The Research Unit 2800 involves the collaborative work from seven laboratories in Göttingen, Kaiserslautern, Duisburg-Essen, Mainz and Koblenz. We have now started our second funding period and we continue to address the scientific question regarding the origin of chromosome instability (CIN), which causes structural as well as numerical chromosome aberrations.

It is well established that CIN and increased levels of chromosome aberrations are closely associated with many human diseases including cancer, neurodegenerative diseases and age-related syndromes and can act as key drivers for disease development and progression. An important cellular condition that causes structural chromosome instability (S-CIN) and leading to structural chromosome aberrations is “replication stress”, which is characterized by a slowed-down or aberrant progression of replication forks during DNA replication in S phase of the cell cycle. On the other hand, errors during mitosis that result in chromosome missegregation are well-known causes of whole chromosome instability (W-CIN) leading to the induction and evolvement of aneuploidy. Since S-CIN and W-CIN are often, if not always, detected concomitantly in various CIN-associated diseases including cancer, the two forms of chromosomal instability might be mechanistically interlinked. In fact, recent evidence indicate that replication stress can promote mitotic chromosome missegregation and aneuploidy. Vice versa, whole chromosome aneuploidy can also contribute to replication stress, thereby establishing a vicious cycle between DNA replication stress and mitotic dysfunction.

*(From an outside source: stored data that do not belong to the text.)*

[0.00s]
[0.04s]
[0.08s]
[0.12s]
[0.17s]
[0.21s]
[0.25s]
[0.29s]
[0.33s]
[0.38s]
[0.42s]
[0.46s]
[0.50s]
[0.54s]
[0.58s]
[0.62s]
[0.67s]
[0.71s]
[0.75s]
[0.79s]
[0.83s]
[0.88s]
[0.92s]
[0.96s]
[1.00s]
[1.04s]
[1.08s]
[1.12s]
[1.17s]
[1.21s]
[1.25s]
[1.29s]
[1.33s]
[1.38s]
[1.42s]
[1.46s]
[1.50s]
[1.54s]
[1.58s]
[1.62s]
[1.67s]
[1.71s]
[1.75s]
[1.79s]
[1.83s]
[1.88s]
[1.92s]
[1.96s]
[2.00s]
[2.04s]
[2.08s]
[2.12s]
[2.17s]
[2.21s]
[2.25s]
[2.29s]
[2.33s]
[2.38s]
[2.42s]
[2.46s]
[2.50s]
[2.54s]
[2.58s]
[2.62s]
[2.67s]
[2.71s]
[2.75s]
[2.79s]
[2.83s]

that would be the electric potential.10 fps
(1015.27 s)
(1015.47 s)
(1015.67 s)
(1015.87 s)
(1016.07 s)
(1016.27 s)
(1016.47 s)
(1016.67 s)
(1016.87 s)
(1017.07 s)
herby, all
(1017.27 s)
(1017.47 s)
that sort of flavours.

The FOR 2800 combines complementary scientific expertise on replication stress, mitotic chromosome segregation, genome instability and aneuploidy to elucidate the mechanistic links between DNA replication stress in S-phase and perturbed chromosome segregation during mitosis and vice versa. The central goal of the research unit 2800 is to define and characterize the molecular mechanisms linking structural and numerical chromosome instability, which are key drivers of human diseases and aging processes.